The continuing deterioration of the college over the prior ten years was not an impenetrable riddle to the board and president. Deficits were, as noted previously, a permanent fixture; and every year the chief financial officer and the president scrambled to find cash for operations and debt service. Rather than taking a long hard look at where they were going, they compounded their mistakes. For instance, even though they desperately needed cash, the board of trustees kept 70% of their investment portfolio in equities. In the year prior to the college’s demise, the investment committee of the board was forced to sell into a plunging equity market to get enough cash to survive the year.  By not foreseeing their cash needs, they depleted the investment portfolio by 45% for the cash draw for the fiscal year,  and another 30% vanished due to equity losses in the market. The remaining value of the portfolio, coupled with the sale of the last piece of off-campus property and severe decline in enrollment, meant that the college just did not have the cash to make it through another year. 

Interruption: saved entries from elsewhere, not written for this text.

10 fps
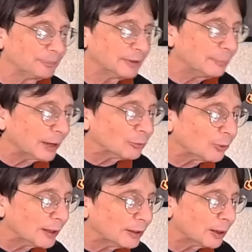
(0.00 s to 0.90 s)
He might
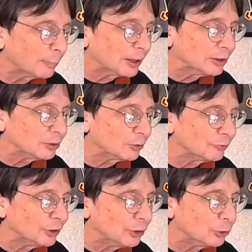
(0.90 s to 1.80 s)
write it up on here if
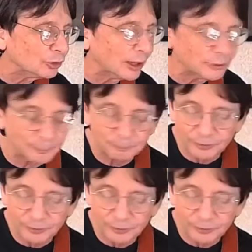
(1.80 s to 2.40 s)
he knows yet.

The board and president amplified the financial problems of the institution by focusing solely on balancing the annual budget and by ignoring financial metrics (debt covenants, composite financial index (CFI) and the U.S. Department of Education financial score) that would have forced them to deal with the continuing deterioration of the college’s financial condition. Amazingly, each new budget saw the same old solution to the same old problem — a piecemeal strategy to sell off real estate and investment assets to generate sufficient cash to survive to the next year. As each year passed, the college dug itself into a deeper fiscal hole, but senior administrative officers always assumed that next year would be different. By the end of the fifth year, their assumption was proven true because they faced immediate bankruptcy. They failed because early in the downward slide they ignored the possibilities that they could create a strategic reserve to climb out of their continuing slide into oblivion. Rather than managing their financial reserves for the long term, they burned through them and effectively destroyed the flexibility needed to develop strategic options.

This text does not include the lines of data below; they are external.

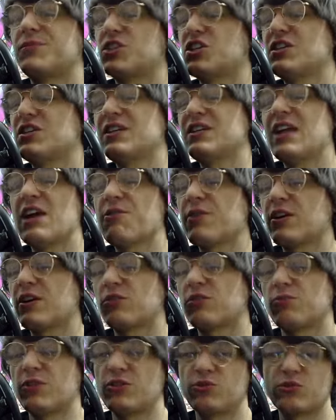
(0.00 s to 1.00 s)

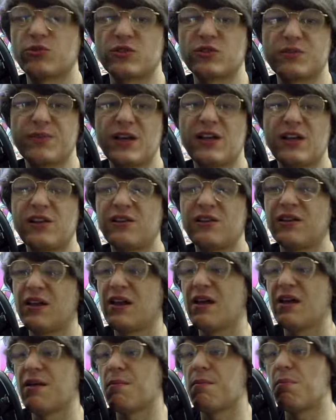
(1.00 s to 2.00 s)
generic ritual spell.
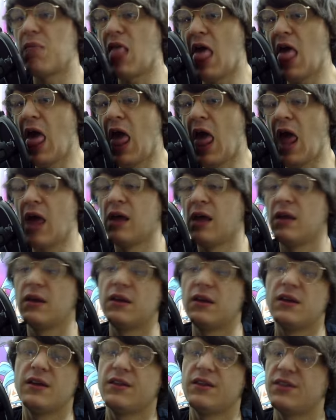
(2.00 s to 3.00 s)
Bleh.
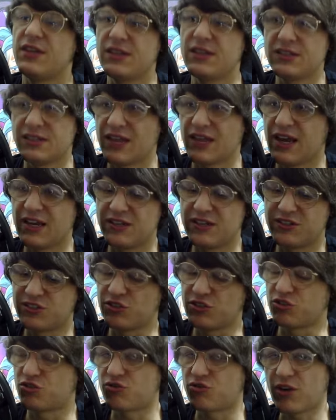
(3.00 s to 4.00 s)
This has
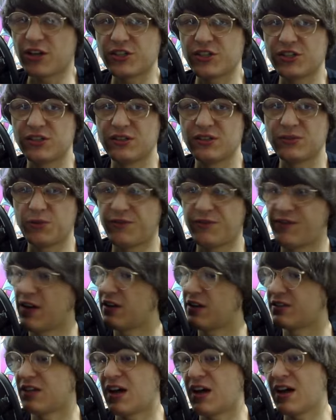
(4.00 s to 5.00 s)
destruction
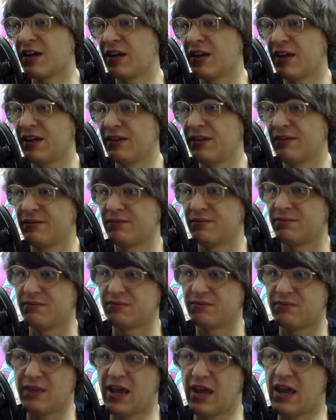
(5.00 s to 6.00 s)
without targeting.
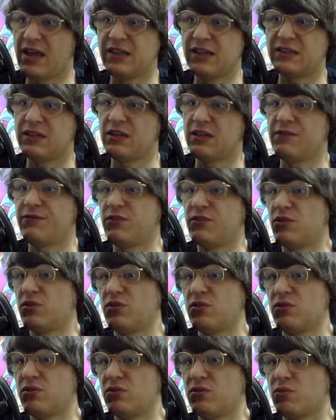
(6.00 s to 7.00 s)
And if
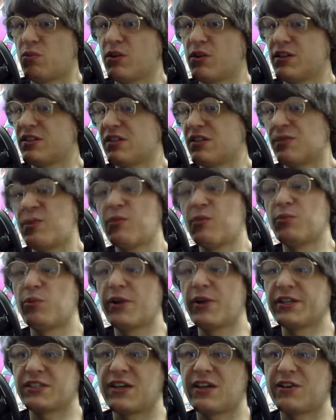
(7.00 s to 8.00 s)
you want to summon
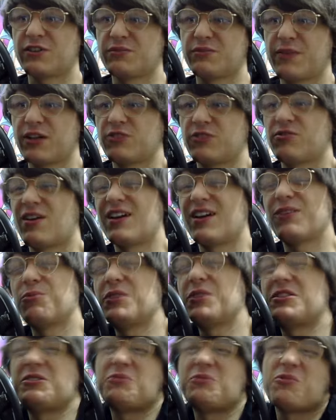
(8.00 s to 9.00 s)
Blue Eyes Chaos Max Dragon,
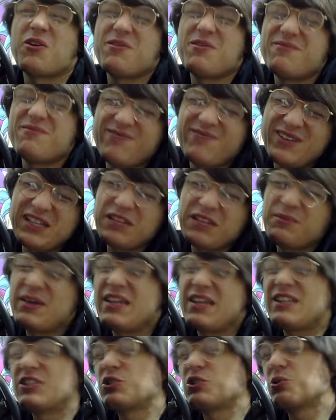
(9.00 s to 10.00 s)
which you won't really
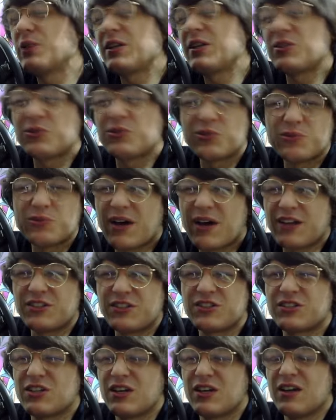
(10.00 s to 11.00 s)
be doing too
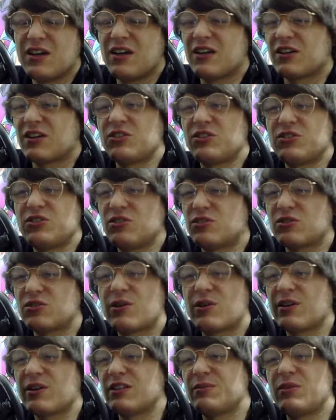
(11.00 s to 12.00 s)
much, because you're
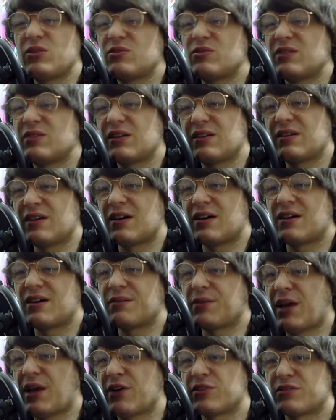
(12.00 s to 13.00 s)
going to be using
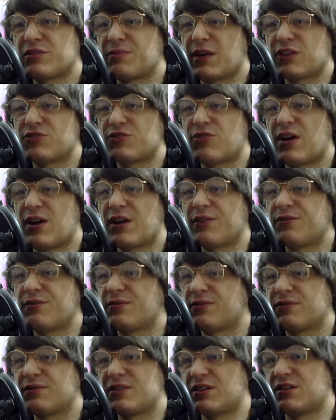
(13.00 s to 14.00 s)
Chaos Max
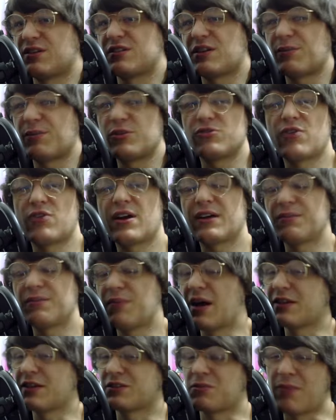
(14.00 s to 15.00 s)
Dragon to summon Dragon
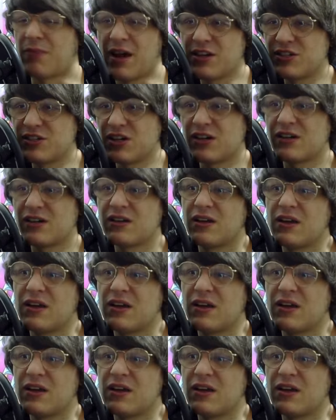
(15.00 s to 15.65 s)
Master Magia.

By the sixth year, the college’s piecemeal strategy of teetering on the brink of bankruptcy had forced its regional accrediting agency to acknowledge that the college was no longer viable. The accrediting agency had warned the president over the years they would be forced to make a “termination of accreditation” decision unless the college got its finances in order immediately. Since the college no longer had any financial reserves, the accrediting agency determined that it had no other choice but to issue the dreaded “termination of accreditation.” The notice of termination from the accrediting agency triggered a letter from the U.S Department of Education, cancelling the college’s authority to distribute Title IV funds. Auditors drove another nail into the college’s coffin when they included a statement in the audit that the college was no longer a “going concern” because it was unable to make its debt service payments. This statement ended any hopes for borrowing money to survive another year. Enrollment collapsed with the withdrawal of most students as they enrolled in other colleges. When the DOE notice arrived, it was simply the last sad note in a symphony of errors that saw the closing of the college. The accreditor’s termination order, the DOE cancellation notice, and the auditors’ statement combined to end all hope for the college. It disappeared into the murky history of failed institutions.  

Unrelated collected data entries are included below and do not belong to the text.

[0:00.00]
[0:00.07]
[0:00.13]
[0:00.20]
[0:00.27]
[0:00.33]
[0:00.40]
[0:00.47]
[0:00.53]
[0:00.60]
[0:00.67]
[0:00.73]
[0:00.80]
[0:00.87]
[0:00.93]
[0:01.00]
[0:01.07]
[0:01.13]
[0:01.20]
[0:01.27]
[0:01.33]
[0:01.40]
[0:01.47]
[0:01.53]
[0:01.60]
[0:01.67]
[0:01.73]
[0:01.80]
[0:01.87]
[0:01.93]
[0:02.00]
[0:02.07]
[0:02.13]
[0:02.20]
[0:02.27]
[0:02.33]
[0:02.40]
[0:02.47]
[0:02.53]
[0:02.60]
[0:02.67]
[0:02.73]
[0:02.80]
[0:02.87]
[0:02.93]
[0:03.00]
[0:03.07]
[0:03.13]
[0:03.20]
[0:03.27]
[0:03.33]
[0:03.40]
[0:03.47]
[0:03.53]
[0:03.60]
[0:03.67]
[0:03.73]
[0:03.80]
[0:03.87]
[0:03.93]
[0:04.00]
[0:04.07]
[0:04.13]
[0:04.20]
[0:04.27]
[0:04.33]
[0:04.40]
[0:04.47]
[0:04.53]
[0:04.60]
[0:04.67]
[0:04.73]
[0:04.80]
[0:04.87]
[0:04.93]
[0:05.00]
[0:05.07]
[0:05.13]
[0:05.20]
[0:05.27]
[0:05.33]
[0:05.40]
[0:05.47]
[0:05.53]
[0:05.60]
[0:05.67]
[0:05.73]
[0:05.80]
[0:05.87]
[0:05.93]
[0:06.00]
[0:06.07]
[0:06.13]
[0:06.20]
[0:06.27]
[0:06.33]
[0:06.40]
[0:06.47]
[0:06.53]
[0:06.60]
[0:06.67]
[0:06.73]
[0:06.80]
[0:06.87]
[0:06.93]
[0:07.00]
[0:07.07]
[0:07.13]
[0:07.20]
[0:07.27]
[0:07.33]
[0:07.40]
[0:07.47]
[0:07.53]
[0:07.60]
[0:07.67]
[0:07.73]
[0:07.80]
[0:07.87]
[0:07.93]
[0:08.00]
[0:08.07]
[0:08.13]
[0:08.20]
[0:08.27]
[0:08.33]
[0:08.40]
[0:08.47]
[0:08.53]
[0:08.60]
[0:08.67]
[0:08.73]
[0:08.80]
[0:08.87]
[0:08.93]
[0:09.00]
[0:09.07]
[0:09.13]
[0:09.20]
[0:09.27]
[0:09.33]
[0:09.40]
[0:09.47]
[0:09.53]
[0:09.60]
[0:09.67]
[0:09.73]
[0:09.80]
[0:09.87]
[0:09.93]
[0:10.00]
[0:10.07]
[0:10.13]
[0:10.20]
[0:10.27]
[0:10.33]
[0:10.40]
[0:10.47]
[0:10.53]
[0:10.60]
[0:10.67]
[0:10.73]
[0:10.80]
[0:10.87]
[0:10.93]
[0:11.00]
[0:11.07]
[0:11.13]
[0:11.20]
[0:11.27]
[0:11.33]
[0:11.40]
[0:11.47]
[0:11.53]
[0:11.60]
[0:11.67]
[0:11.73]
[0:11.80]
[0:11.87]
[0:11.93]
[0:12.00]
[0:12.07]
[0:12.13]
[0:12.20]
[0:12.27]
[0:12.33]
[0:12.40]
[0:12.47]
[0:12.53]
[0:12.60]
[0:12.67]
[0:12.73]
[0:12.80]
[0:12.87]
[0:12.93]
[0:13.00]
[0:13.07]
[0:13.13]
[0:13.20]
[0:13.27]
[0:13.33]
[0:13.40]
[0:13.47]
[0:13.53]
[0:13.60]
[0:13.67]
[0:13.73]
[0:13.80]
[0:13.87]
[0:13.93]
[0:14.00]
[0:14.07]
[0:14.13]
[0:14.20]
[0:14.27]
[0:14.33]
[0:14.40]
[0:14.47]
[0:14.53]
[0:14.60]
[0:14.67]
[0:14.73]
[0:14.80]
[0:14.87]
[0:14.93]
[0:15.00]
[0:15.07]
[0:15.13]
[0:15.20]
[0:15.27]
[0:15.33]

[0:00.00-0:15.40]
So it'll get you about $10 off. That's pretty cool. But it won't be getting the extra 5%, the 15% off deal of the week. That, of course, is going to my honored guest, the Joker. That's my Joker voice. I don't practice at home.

The board and president should have devised and implemented a strategy that involved more than simply burning through their assets. The next section will show how strategy-driven financial management could have provided more flexibility and more time to devise and implement a new strategy for survival.

A Different Outcome to the Case 

The budget process was woefully inadequate for the college in the preceding case study. While clearly an extreme example, it is not uncommon in higher education. Too often, budgets are based on rosy assumptions that disguise a slow slide into financial crisis.  Once budgetary plans are placed into operation, the real limits of these assumptions come into play, forcing the president, CFO, and others into a mid-year scramble to keep the institution’s fiscal condition above water. These budget schemes do not address the underlying issues that are shaping the long-term financial condition of the college and fail to optimize current operations and financial reserves to strengthen strategic options.  

The college in this case study could have taken another tack well before the college tumbled over the cliff into fiscal insolvency. Even though it was spawning sizeable deficits, the college did enter the five-year period with $25 million in net assets (i.e., financial reserves), which included cash, property, equipment, and buildings. The net asset position stayed fairly intact into the second fiscal year of the period. Since the college leadership was well aware, as noted in the case study, that its financial situation had deteriorated over the prior five years, prudence should have dictated that they take the condition of the college seriously. Simply put, this means that they should have started early and examined how net assets could be employed to set-up a strategic reserve. Money from a strategic reserve could have been used to develop new programs that penetrated new sectors of the student market, to increase operational efficiency (government regulations and potential legal liabilities have worked together to decrease operating efficiency by adding a protective layer of new administrators and support staff), or to look for a merger partner before the college lost most of its financial and market value.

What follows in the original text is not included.